On the positive side, advances in process chemistry have begun to ease these strains. Continuous flow synthesis and greener fluorination techniques lower the environmental impact and smooth out the batch-to-batch variability sometimes seen in the past. For users interested in sustainability, seeking out vendors who invest in these practices—like minimizing HF use or using recyclable solvents—reflects a growing push across the industry toward environmental accountability.
At the bench level, chemists want intermediates that open doors rather than cause roadblocks. This pyridine’s profile gives synthetic teams more breathing room to try out routes that would otherwise prove risky with less robust intermediates. Its predictable reactivity reduces troubleshooting, shortening the step from idea to validated experiment.

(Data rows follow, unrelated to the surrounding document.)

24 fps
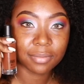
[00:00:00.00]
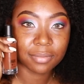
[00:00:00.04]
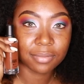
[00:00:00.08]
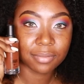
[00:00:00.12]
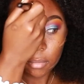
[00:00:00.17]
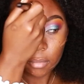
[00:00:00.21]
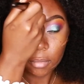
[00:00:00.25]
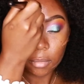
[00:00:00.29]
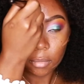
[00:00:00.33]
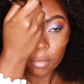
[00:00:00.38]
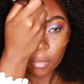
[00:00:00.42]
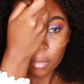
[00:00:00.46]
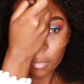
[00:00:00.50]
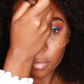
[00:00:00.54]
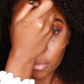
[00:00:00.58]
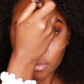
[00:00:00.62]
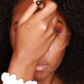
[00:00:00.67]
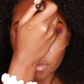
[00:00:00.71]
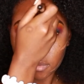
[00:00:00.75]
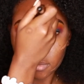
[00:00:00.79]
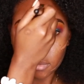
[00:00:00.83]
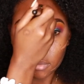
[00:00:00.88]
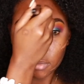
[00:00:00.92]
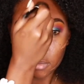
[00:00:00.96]
from
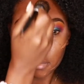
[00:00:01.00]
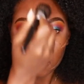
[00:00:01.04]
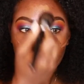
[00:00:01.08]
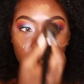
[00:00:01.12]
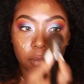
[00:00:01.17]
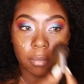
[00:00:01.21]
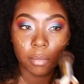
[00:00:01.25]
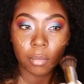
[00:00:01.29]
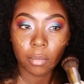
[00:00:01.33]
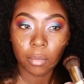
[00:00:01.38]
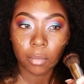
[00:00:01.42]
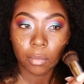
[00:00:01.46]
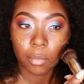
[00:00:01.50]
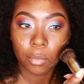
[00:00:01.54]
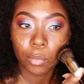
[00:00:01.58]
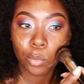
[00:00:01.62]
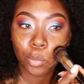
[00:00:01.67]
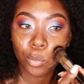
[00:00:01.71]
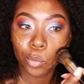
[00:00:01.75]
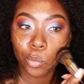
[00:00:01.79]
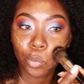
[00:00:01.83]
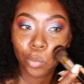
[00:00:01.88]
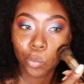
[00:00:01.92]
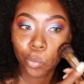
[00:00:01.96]
gratis from Sephora,
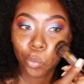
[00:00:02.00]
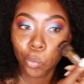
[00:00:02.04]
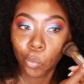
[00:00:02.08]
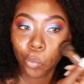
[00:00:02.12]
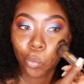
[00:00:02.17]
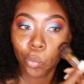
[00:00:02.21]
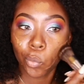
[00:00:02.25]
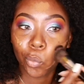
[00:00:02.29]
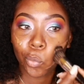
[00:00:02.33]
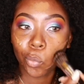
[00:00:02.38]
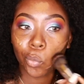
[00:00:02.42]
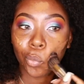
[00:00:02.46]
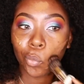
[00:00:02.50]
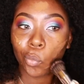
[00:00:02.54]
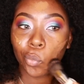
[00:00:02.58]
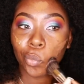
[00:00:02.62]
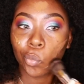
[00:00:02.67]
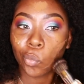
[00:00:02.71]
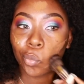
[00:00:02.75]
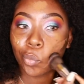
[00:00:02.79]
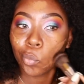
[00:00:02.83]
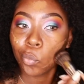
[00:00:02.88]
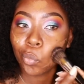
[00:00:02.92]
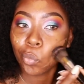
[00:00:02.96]
and like they used to give me like the
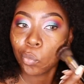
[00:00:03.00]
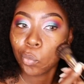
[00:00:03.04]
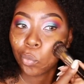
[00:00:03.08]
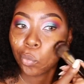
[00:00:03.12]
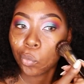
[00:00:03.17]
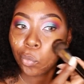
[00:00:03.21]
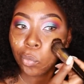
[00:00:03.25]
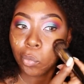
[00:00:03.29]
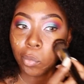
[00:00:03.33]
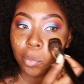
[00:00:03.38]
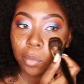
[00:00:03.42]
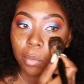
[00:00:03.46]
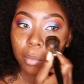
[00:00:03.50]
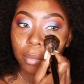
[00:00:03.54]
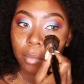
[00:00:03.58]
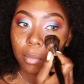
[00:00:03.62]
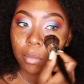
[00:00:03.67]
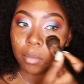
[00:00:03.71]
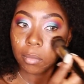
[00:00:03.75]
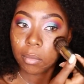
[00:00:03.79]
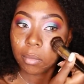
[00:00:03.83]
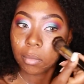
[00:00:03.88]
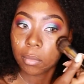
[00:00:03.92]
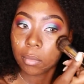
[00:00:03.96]
most crazy
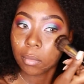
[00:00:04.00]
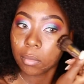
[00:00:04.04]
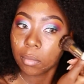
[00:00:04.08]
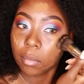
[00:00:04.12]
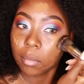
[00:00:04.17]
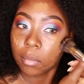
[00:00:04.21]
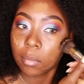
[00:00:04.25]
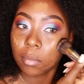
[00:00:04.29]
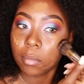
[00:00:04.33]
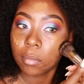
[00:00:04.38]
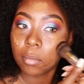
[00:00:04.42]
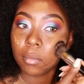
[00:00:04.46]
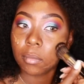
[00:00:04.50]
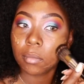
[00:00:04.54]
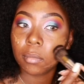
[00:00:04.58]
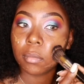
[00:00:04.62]
colors, but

In my meetings with researchers over the years, I’ve often heard how the flexibility to transform the nitrile into amides, amines, or acids—without losing the trifluoromethyl protection—has allowed for rapid analog generation. This, in turn, tightens project cycles in pharmaceutical or agrochemical lead discovery, where speed to candidate selection makes or breaks funding rounds or clinical trial eligibility.
Advancing chemistry education and promoting open access to quality materials sits at the core of progress. As the cost of discovery climbs, so does the drive to democratize access to specialty building blocks like 5-cyano-2-trifluoromethyl pyridine. Shared procurement programs or institutional consortia can act as buffers against regional shortages or price hikes. In parallel, sharing best practices for handling, waste minimization, and downstream neutralization ensures that the next generation of chemists step up to higher safety and stewardship standards.
Responsible use goes beyond personal or organizational benefit. The broader community also benefits when excess material is routed into cooperative networks, rather than left forgotten to degrade on the shelf. Partnerships between academic institutions and industrial labs can create surplus-sharing arrangements, reducing waste and opening new avenues for collaboration.
The world of specialty pyridines has changed dramatically, with 5-cyano-2-trifluoromethyl pyridine at the leading edge of a family of intermediates that continue to expand horizons. Every year, journals document fresh applications—from green reaction technologies to molecular imaging and advanced polymer systems. Drug discovery in particular shows no sign of stepping back from these fluorinated cores, especially as structure-based design unearths new therapeutic opportunities.
At the industry’s sharp edge, teams increasingly seek to marry powerful chemistry with process safety, regulatory compliance, and sustainability. 5-cyano-2-trifluoromethyl pyridine fits well in this matrix, providing a manageable blend of reactivity, selectivity, and resilience. While alternatives do circulate, few blend speed, compatibility, and downstream utility so easily. That’s why investigative chemists and seasoned process developers continue to push for reliable supply, better performance data, and cross-disciplinary research partnerships featuring this compound.
Having witnessed the evolution of chemical research needs, one lesson stands out: Progress in science rarely springs from commodity molecules alone. Success depends on access to specific, thoughtfully engineered intermediates. 5-cyano-2-trifluoromethyl pyridine does more than fill a shelf. It enables new strategies, speeds development, and underpins technical breakthroughs across disciplines. By investing in better supply chains, responsible stewardship, and continued research, the field will only expand the impact and utility of this valuable compound in coming years.